Quand j’entends les premières notes de (Everything I do) I Do It For You, je suis prise de nausées. Mes épaules se raidissent et tout mon corps se crispe lorsque je reconnais une chanson de Billy Joel. Je me sens faible, vulnérable, misérable. Comme la petite madeleine de Proust, ces mélodies me propulsent vers mon passé. Le goût de mes souvenirs est amer et ma gorge se serre.
Il paraît qu’un premier amour ne s’oublie pas. Ce sera toujours le cas pour moi et je donnerais tout pour pouvoir oublier. J’avais 18 ans quand je l’ai rencontré. Je n’avais aucune expérience avec les hommes et il le savait. Il ne m’intéressait pas et il le savait aussi. Il s'est fait mon ami et, avec insistance, il a fini par me conquérir. Je n’avais pas l’habitude d’être admirée et désirée. J’ai pris sa convoitise et son désir de m’obtenir pour de la passion.
Avec le recul, j’ai compris que l’amour n’a rien à voir avec ça, avec ce désir de contrôle. À l’époque, je n’avais aucune idée de ce qui se mettait en place. Après un peu plus d’un an, nous nous sommes fiancés. « Viens, on va acheter ta bague ». C’est ce qu’il m’a dit, tout bêtement. J’ai choisi, il a payé. Impossible d’être déçue. C’est le summum du romantisme en fait.
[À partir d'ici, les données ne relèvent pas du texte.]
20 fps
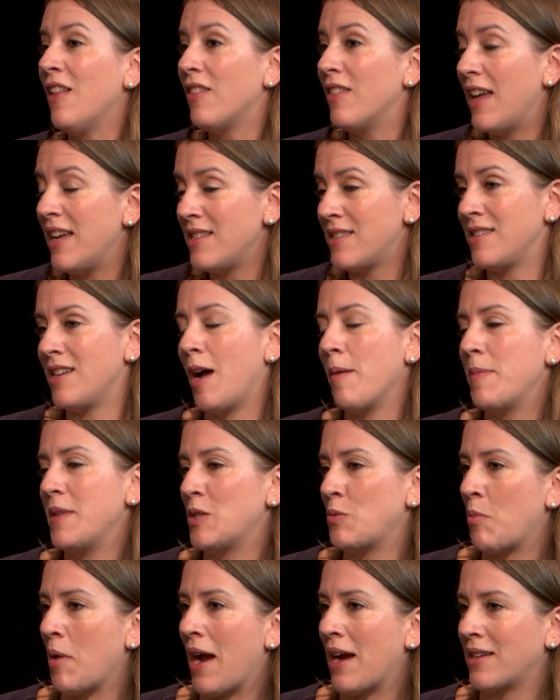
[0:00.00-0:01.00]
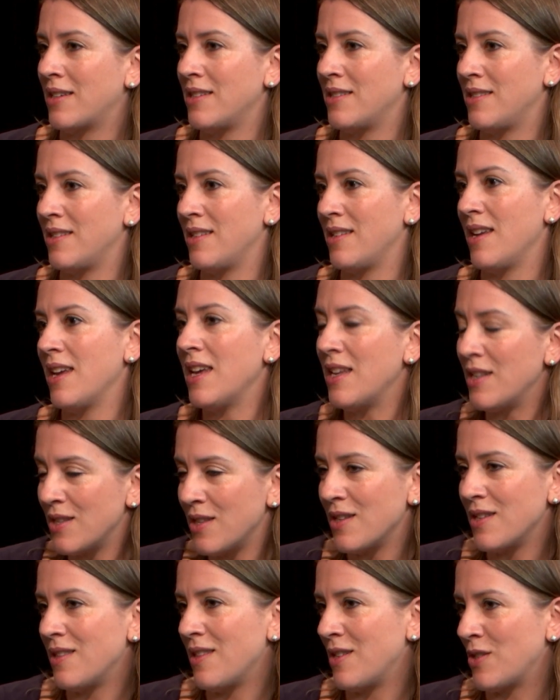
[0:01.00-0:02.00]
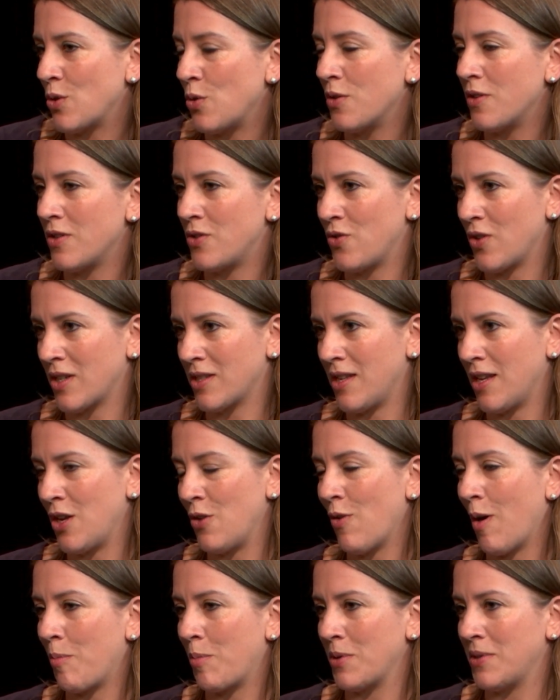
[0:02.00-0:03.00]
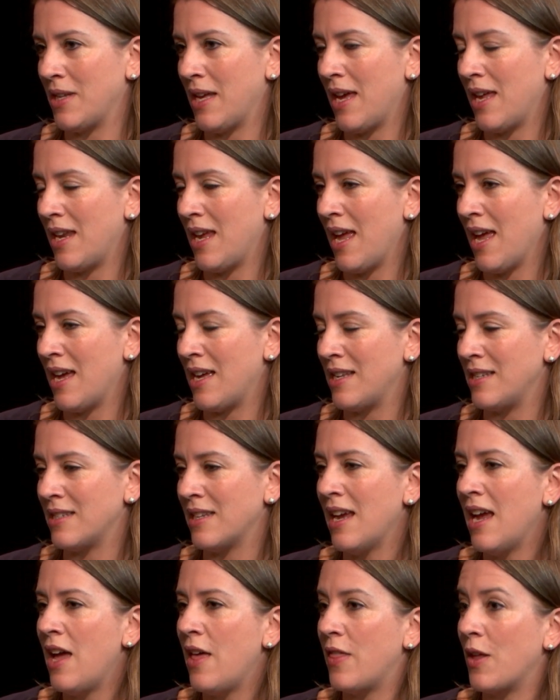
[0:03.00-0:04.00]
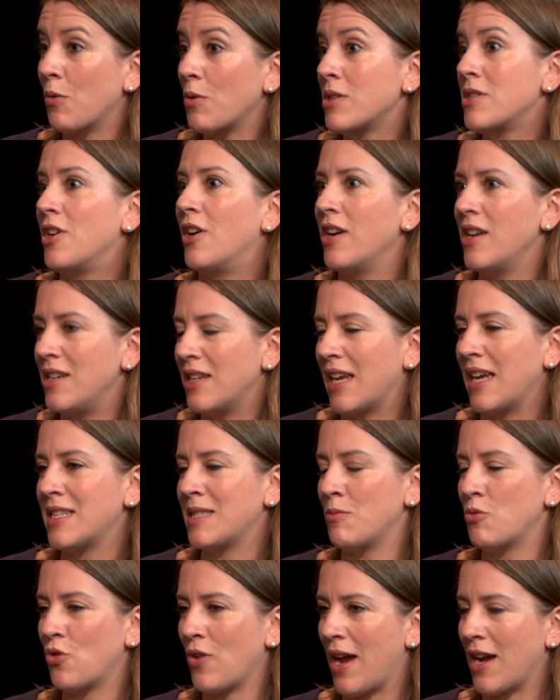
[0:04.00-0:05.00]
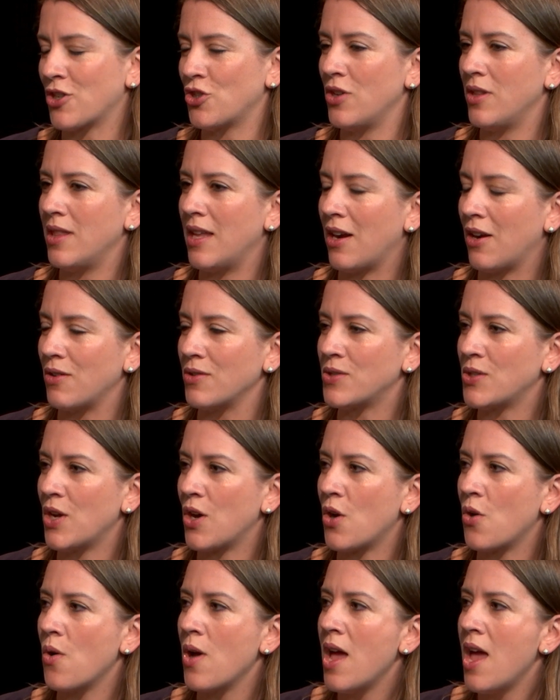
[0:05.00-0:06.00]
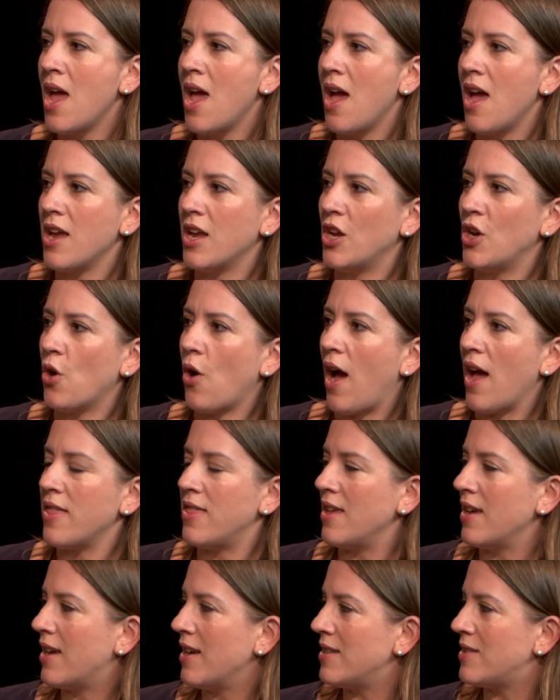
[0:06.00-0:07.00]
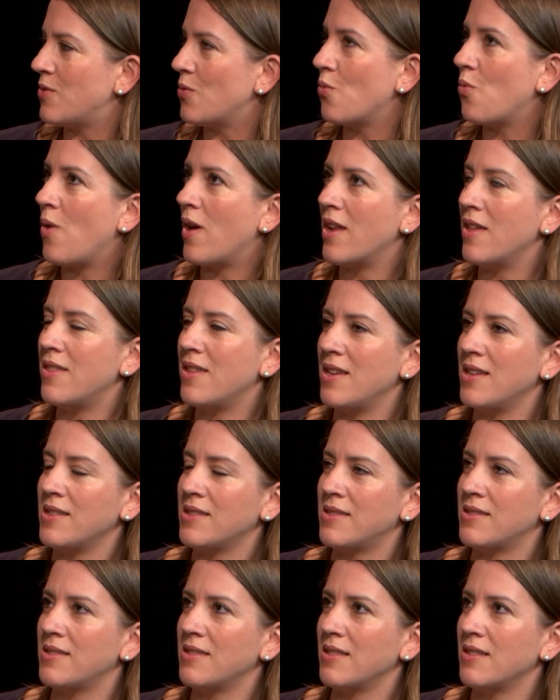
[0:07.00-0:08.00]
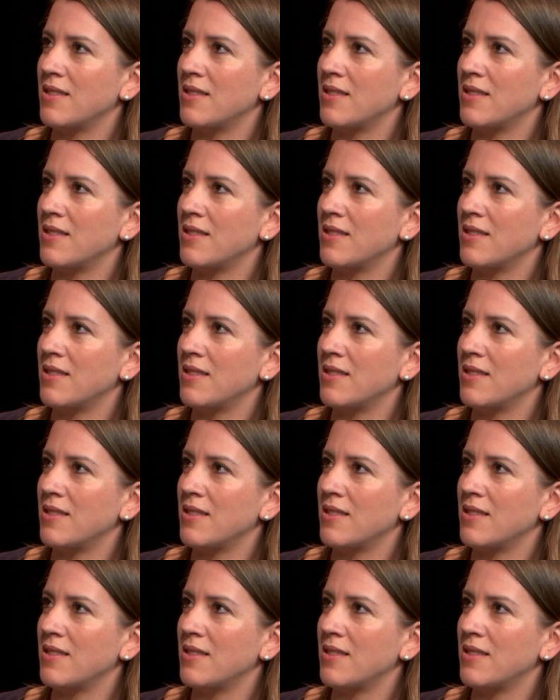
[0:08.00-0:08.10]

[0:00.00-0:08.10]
let's stop this practice in the school districts that you represent. And they were starting to get some traction there. So, I think it's one of these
Pendant les quatre ans qu’a duré cette relation, je n’ai jamais cessé de me convaincre que tous ses gestes n’étaient motivés que par l’amour. « Everything I do, I do it for you », right? Il me répétait sans cesse que j’étais belle et qu’il m’aimait, puis me parlait ouvertement du plaisir qu’il avait à stalker son ex. À notre troisième rendez-vous, nous nous sommes retrouvés sur la banquette arrière de sa voiture, dans le stationnement du cégep. Après plusieurs minutes de frenchage, il a glissé ses doigts en moi. Le geste m’a surprise. Ça a pincé. Les larmes me sont montées aux yeux. Il m’a regardée, incrédule : « les autres filles, elles, elles aimaient ça pourtant! ».
J’avais toujours l’impression d’être une mauvaise blonde, de ne pas être à la hauteur. J’avais la vague impression qu’il changeait. En fait, ce n’était que le naturel qui revenait au galop. Les projets de mariage et de famille sont vite passés en second plan. La philosophie et ses études à l’étranger étaient tout ce qui comptait. Pas moi. Je m’efforçais d’être une bonne blonde, de faire des compromis, d’exprimer mes sentiments avec une progression logique. Avec un discours rationnel, je pensais avoir une chance d’être entendue. Invariablement, les discussions que je commençais par « je n’apprécie pas que tu empoignes ma poitrine en public… » se terminaient par «… tu as raison, je suis désolée d’être si idiote ».
Je pleurais sans arrêt. C’était épouvantable de ne pas être à la hauteur. Je me rattrapais en lui offrant des billets de spectacle pour une occasion spéciale. En route vers le métro, je remarquais qu’il avait emporté un parapluie : « T’es tellement conne, pourquoi il faut tout le temps que tu state the obvious! » J’étais devenue une ombre, un corps épuisé par les conflits. La dernière année, j’ai souffert d’une dépression sévère. Son appui se résumait à abuser de mon corps et à jouer dans ma tête. « La dépression, c’est pas une vraie maladie anyway ».
Tout était de ma faute. J’étais désolée. Désolée d’argumenter, de ressentir, de le provoquer. Désolée d’exister.
J’écris ces lignes quatre ans plus tard, encore fissurée de partout. Jusqu'à récemment, j’aurais tout donné pour avoir des ecchymoses à montrer. Pour justifier ma souffrance. Pour qu’on me croie. Aujourd’hui, je choisis plutôt de partager mon histoire avec vous parce que ça peut arriver à N’IMPORTE QUI, parce que VOUS N’ÊTES PAS SEULES, mais surtout parce qu’on peut y survivre.